Fusing four or five somewhat related genres is a holy grail for local musicians, particularly in the underground hip-hop and electronic scenes, which are already built on pastiche. Equally important — and romantic — is the notion of making your band as big as humanly possible. That stands whether or not your music actually requires a ton of personnel. Even bands that are primarily the work of a single producer tend to embrace the rule — after all, it's always nice to list your oud player in the promo materials, even if he plays an ancillary role in the proceedings.
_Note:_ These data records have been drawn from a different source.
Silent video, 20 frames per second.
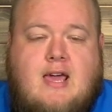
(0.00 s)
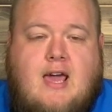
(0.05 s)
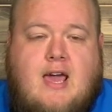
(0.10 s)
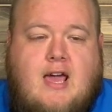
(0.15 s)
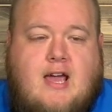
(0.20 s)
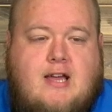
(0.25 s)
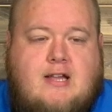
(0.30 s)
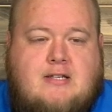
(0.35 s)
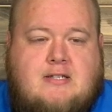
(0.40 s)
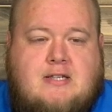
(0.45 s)

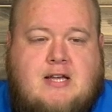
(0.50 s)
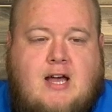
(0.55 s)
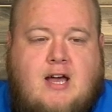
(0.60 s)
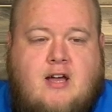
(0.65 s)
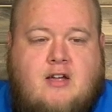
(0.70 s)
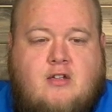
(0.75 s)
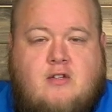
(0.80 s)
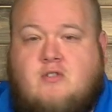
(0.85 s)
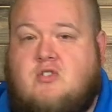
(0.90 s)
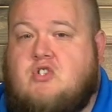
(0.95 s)
And
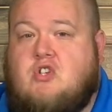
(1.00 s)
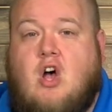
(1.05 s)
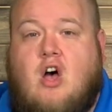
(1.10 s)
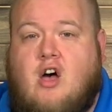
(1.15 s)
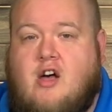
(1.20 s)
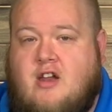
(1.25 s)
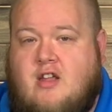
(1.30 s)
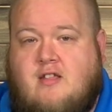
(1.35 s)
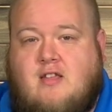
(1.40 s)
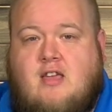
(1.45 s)
you
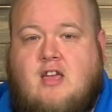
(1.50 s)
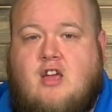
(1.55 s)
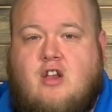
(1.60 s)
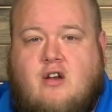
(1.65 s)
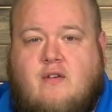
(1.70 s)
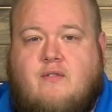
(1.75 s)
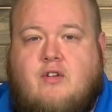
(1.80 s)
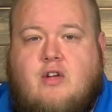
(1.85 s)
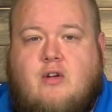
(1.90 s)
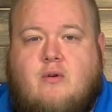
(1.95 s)
saw it in the
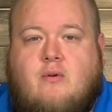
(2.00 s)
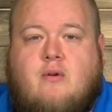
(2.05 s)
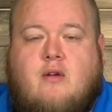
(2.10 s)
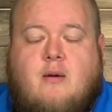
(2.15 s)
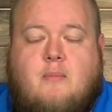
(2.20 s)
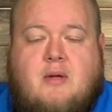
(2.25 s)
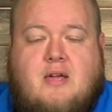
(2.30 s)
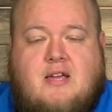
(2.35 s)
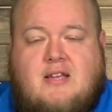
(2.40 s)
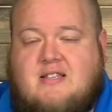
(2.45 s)
interview.
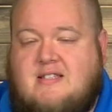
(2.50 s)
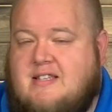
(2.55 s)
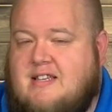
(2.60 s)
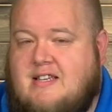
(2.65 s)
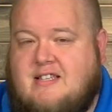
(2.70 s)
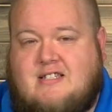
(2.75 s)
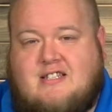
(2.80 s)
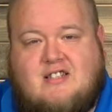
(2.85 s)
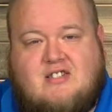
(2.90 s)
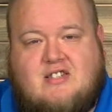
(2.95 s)
I mean,
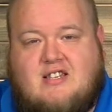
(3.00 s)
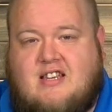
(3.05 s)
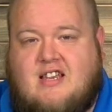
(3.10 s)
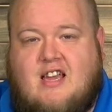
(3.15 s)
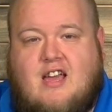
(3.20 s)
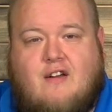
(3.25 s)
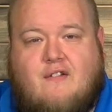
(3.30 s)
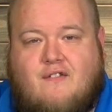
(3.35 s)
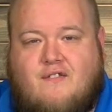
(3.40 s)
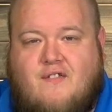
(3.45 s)
he's just
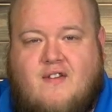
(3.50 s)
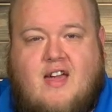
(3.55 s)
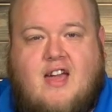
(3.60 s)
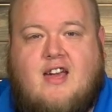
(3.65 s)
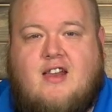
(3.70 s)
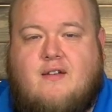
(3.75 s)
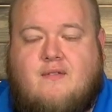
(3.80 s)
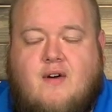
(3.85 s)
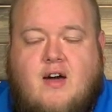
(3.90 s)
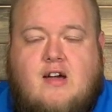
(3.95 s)
a
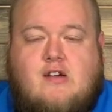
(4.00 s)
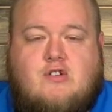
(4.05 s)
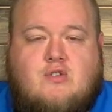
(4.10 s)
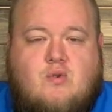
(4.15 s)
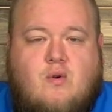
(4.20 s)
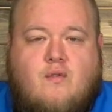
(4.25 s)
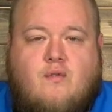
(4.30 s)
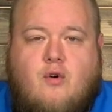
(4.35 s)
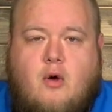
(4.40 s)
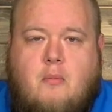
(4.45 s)
fan of high
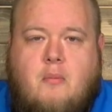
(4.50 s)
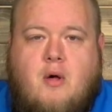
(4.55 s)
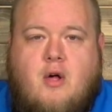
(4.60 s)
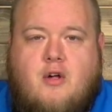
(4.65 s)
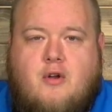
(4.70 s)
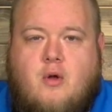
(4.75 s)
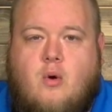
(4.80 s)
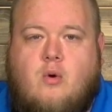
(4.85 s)
school football in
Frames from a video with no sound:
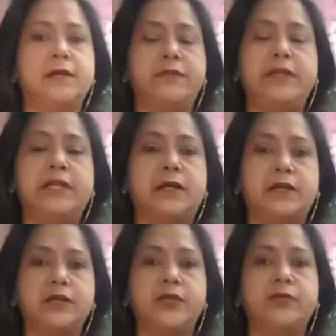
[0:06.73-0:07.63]
We'll
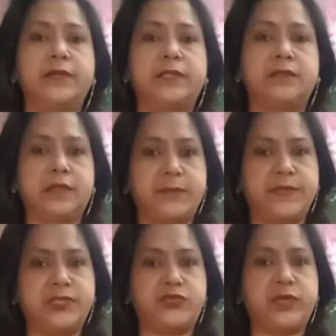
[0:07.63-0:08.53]
continue with
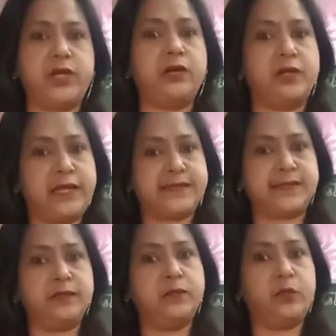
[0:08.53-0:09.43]
chemistry
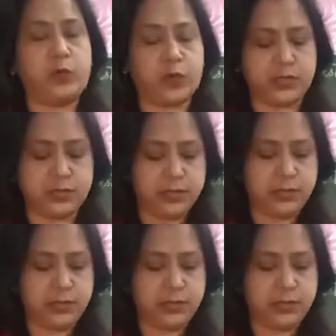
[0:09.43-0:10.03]
lesson water,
It's hard to say whether or not local seven-piece outfit The Seshen has an equal division of labor, given that the band is fairly top-heavy: It has all the accoutrements of a traditional combo, plus a sampler, a full battery of percussion, and two warbly female vocalists. But you'd never tell from the band's recordings, which are clean and resplendent. Moreover, The Seshen artfully combines worldish, Afro-Caribbean percussion with modern studio effects and classical balladry. To mix so many elements is impressive; to retain clarity is divine. TheSeshen.Bandcamp.comR.S.